--- START ---
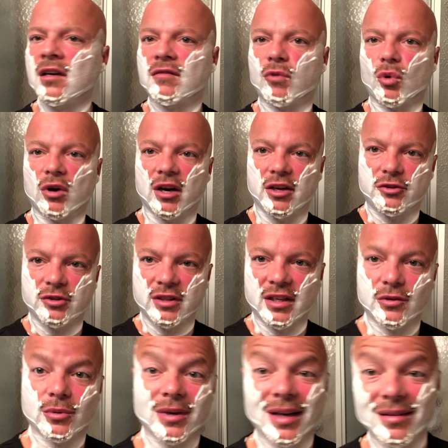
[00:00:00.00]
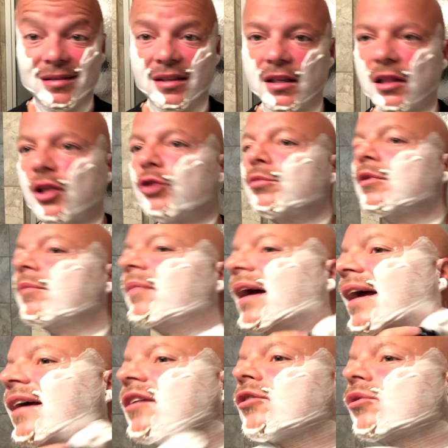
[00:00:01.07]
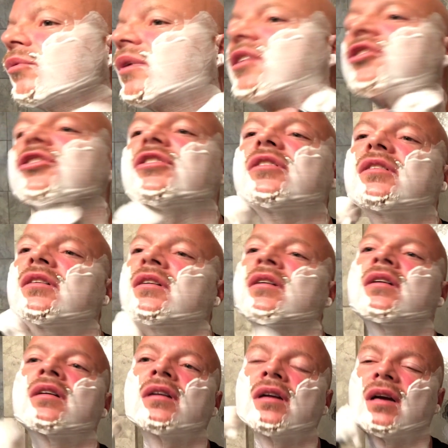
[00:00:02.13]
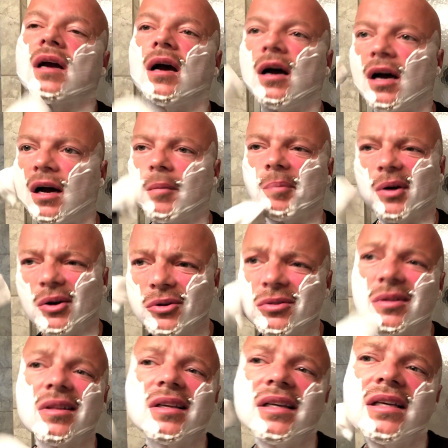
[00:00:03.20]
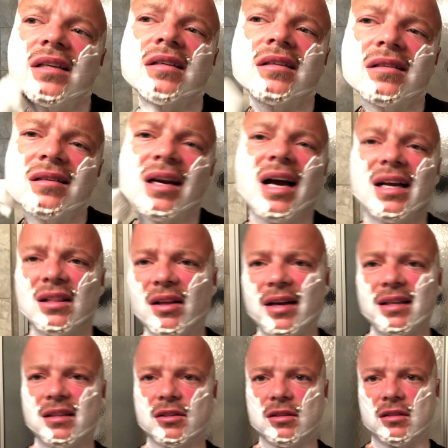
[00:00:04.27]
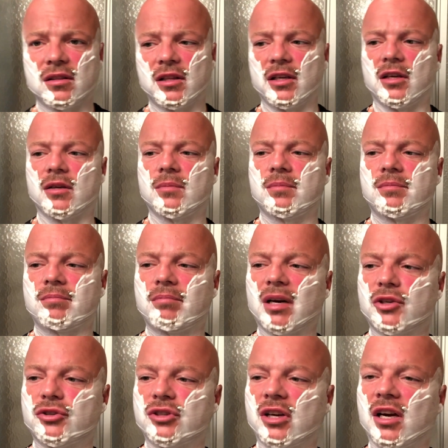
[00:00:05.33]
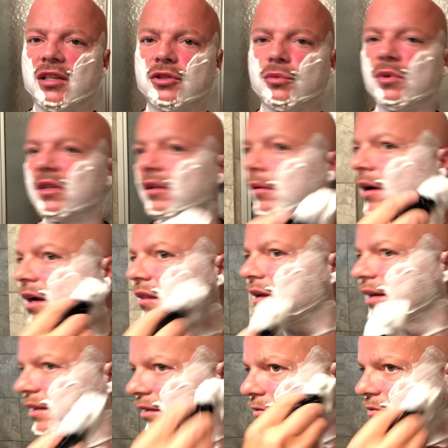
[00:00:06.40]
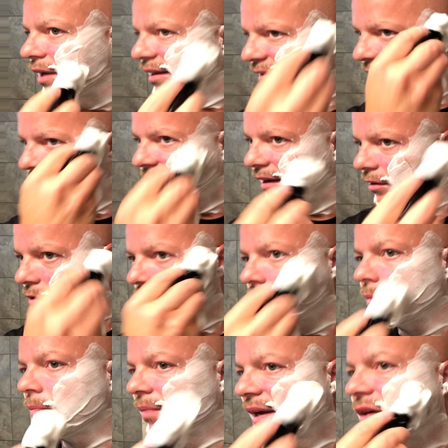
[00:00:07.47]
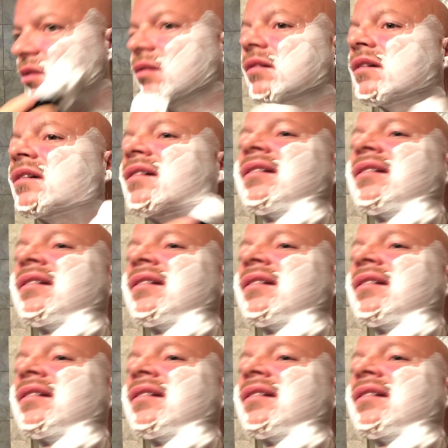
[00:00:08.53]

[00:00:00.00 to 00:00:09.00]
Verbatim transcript: 400. This one has the aluminum handle, which uh, personally, I like the, the butterscotch one. I like the resin handle better.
--- END ---
The material is to be written out word for word, and the pictures are to be left out.

# TASK ANSWER
[00:00:00.00]
[00:00:01.07]
[00:00:02.13]
[00:00:03.20]
[00:00:04.27]
[00:00:05.33]
[00:00:06.40]
[00:00:07.47]
[00:00:08.53]

[00:00:00.00 to 00:00:09.00]
Verbatim transcript: 400. This one has the aluminum handle, which uh, personally, I like the, the butterscotch one. I like the resin handle better.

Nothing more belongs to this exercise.